Exercise objective: In the data below, find the line containing "(4.00 s to 5.00 s)"; transcribe it and each line after it exactly, through the last, skipping pictures.

Data records:
____________
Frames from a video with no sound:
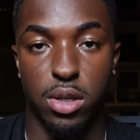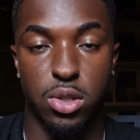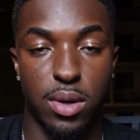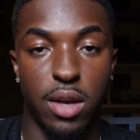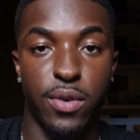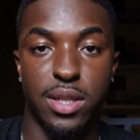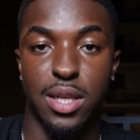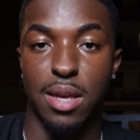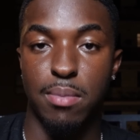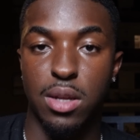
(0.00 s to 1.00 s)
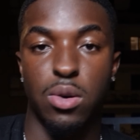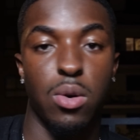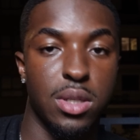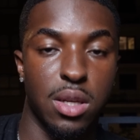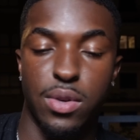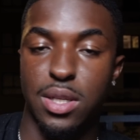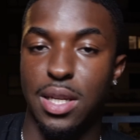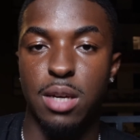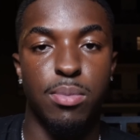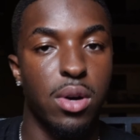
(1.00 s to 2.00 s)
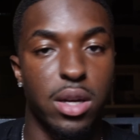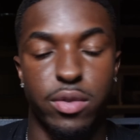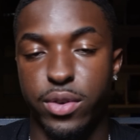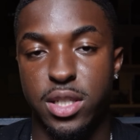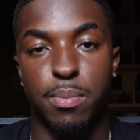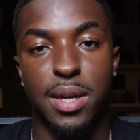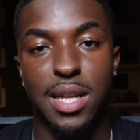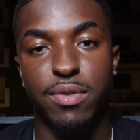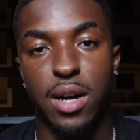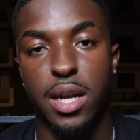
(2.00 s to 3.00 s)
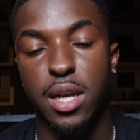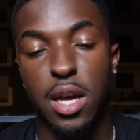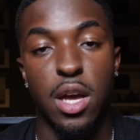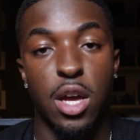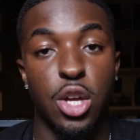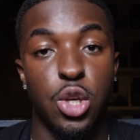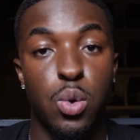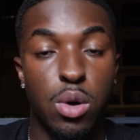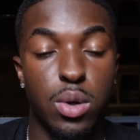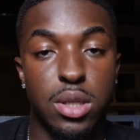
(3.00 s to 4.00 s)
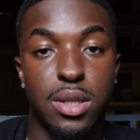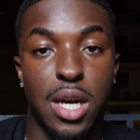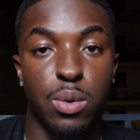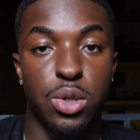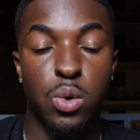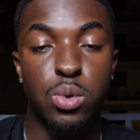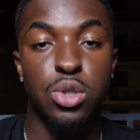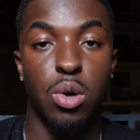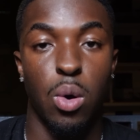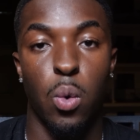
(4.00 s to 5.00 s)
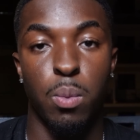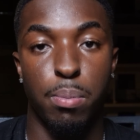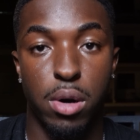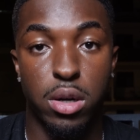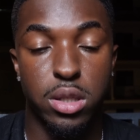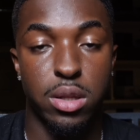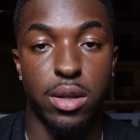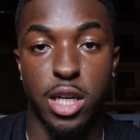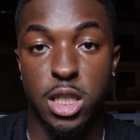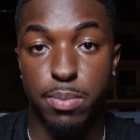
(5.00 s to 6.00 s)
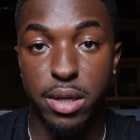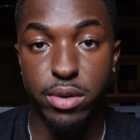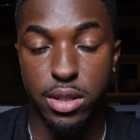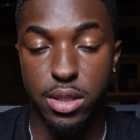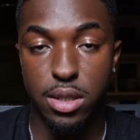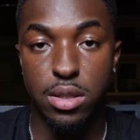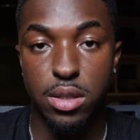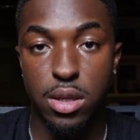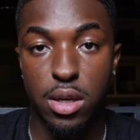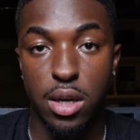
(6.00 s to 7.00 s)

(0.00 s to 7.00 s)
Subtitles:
So if it's a mini course, if it's an ebook, if it's a PDF guide, you are going to now use your own personal experiences.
____________
Answer to the exercise:
(4.00 s to 5.00 s)
(5.00 s to 6.00 s)
(6.00 s to 7.00 s)

(0.00 s to 7.00 s)
Subtitles:
So if it's a mini course, if it's an ebook, if it's a PDF guide, you are going to now use your own personal experiences.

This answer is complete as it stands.